Filter on the word "Transcript": copy each matching line from the listing below.

========================================================================

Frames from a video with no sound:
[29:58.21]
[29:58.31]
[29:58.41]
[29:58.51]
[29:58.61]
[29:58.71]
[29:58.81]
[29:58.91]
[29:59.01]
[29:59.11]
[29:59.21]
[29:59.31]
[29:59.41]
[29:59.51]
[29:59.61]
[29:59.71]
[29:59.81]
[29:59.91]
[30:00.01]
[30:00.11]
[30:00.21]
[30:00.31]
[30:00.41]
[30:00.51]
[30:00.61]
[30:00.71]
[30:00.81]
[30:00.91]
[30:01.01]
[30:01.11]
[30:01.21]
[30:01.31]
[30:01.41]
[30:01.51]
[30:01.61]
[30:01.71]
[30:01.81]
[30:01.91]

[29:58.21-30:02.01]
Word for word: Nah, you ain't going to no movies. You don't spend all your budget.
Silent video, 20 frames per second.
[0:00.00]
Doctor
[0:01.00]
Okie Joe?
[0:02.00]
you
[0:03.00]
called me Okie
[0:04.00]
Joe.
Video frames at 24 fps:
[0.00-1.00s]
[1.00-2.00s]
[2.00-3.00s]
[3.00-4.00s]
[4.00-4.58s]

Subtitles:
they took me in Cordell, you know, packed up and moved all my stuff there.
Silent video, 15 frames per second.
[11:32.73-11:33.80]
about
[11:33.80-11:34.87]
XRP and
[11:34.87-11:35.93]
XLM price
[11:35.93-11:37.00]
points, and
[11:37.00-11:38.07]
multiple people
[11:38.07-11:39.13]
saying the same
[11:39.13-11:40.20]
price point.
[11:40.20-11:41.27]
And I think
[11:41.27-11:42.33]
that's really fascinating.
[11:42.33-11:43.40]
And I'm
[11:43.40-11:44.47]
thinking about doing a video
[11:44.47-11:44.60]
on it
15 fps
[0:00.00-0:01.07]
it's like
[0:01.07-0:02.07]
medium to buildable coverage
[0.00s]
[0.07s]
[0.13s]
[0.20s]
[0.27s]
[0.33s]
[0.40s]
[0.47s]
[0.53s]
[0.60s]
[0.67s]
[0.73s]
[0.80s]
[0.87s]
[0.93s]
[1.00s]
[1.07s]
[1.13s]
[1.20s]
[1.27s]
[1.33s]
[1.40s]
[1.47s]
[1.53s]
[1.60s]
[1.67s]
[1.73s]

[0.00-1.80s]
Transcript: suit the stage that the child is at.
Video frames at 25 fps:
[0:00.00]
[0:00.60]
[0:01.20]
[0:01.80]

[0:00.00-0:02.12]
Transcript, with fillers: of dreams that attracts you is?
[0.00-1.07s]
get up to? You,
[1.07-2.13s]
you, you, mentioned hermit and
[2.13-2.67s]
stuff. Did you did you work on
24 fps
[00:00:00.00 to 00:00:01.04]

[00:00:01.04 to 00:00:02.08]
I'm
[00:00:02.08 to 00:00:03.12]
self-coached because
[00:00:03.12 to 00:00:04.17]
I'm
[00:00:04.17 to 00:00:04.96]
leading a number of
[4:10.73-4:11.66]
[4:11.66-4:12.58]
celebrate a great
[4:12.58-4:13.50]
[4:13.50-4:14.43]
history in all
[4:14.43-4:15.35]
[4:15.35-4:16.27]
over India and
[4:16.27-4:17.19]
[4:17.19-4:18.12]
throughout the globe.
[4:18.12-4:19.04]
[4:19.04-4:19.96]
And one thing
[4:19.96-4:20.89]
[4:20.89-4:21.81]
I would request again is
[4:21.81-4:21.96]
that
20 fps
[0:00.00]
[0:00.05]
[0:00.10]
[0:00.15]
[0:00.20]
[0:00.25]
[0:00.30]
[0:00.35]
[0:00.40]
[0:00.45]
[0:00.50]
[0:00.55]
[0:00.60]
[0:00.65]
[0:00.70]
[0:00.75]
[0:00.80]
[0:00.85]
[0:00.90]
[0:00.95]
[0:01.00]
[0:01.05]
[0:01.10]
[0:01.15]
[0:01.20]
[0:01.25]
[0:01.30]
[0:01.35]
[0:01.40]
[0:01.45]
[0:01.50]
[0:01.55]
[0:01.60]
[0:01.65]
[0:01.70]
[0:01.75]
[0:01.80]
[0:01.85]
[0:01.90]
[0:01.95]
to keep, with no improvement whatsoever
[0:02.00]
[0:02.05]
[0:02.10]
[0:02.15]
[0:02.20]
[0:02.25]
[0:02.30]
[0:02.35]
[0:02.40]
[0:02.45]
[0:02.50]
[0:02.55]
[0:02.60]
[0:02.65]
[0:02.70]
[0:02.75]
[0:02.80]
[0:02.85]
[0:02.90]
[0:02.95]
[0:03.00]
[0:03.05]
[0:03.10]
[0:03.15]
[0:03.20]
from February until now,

========================================================================

- Task output
Transcript: suit the stage that the child is at.
Transcript, with fillers: of dreams that attracts you is?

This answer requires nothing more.